The objective of research is to gather information from the research community with scientific focus on robust methods for carrying out computations in the general area of electronic structure and dynamics in molecular and extended systems. The emphasis will be on meeting the need from experiments for trustworthy computations with known uncertainty and on emerging features of software development forced by the latest trends in computer hardware towards more compute cores rather than faster ones.
The research involves assessing and formulating the precise requirements that such software must satisfy to meet the need of the materials science and engineering community. The ultimate goal is to more precisely specify the potential value and recommended features of a Scientific Software Innovation Institute (S2I2) of the type proposed in NSF Program Solicitation 10-551, The format of the research will be in the form of a workshop with a relatively small number of participants, 25 to 30, who are leaders in the subfields of electronic structure, electron scattering, molecular dynamics, quantum molecular dynamics, condensed matter, strongly correlated systems, etc.
The product from the Workshop will be a report that is suitable for use by the National Science Foundation in the design of the solicitations for Innovation Institutes. It will also provide a set of requirements for any group of potential proposers of S2I2 projects that intend to support software for the materials science and engineering community.
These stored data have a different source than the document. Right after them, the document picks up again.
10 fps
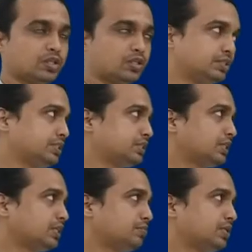Now this is the
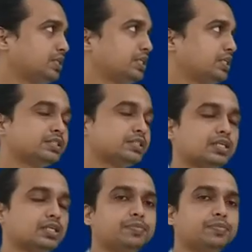second part. In the
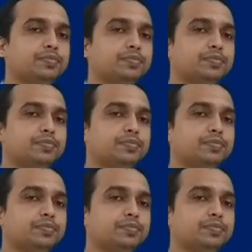second part,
A workshop was organized during the Summer of 2010 to bring together researchers who develop software to model and describe matter at the level of atoms and electrons interacting through the Coulomb forces. This community is broad and includes theoretical and computational chemists who focus on the quantum mechanical description of molecular interactions, as well as the materials scientists, physicists, and engineers who focus on describing extended systems. The software that supports these computations and simulations is complex because the underlying algorithms are and requires manipulation of large amounts of data and huge numbers of floating point operations. The required accuracy and detail needed to obtain results that can meaningfully be compared with experiment is high. The existing software has been developed by small research groups over 4 decades, since 1970, with early attempts before that. It always has challenged even the most powerful computers available at any time and requires very talented and dedicated individuals to write. The vision formulated in the workshop report is that in order to leverage the collaborative efforts and creativity of worldwide research teams, possible in the modern age of communication, a common foundation of tools and building blocks needs to be created. In such a framework it is possible for collaborative teams to quickly implement new ideas by assembling existing components in novel ways. Conversely, a framework makes it worthwhile and rewarding to build a new and better building block for the entire community to use. The common standards and tools also foster clear communication between members of interdisciplinary teams. In the fall of 2011 a group of leading method and software developers in this community got together and applied for an NSF conceptualization award to define the details of a software institute for sustained innovation to address precisely this issue of developing the standards and the framework to bind together and to enable the community.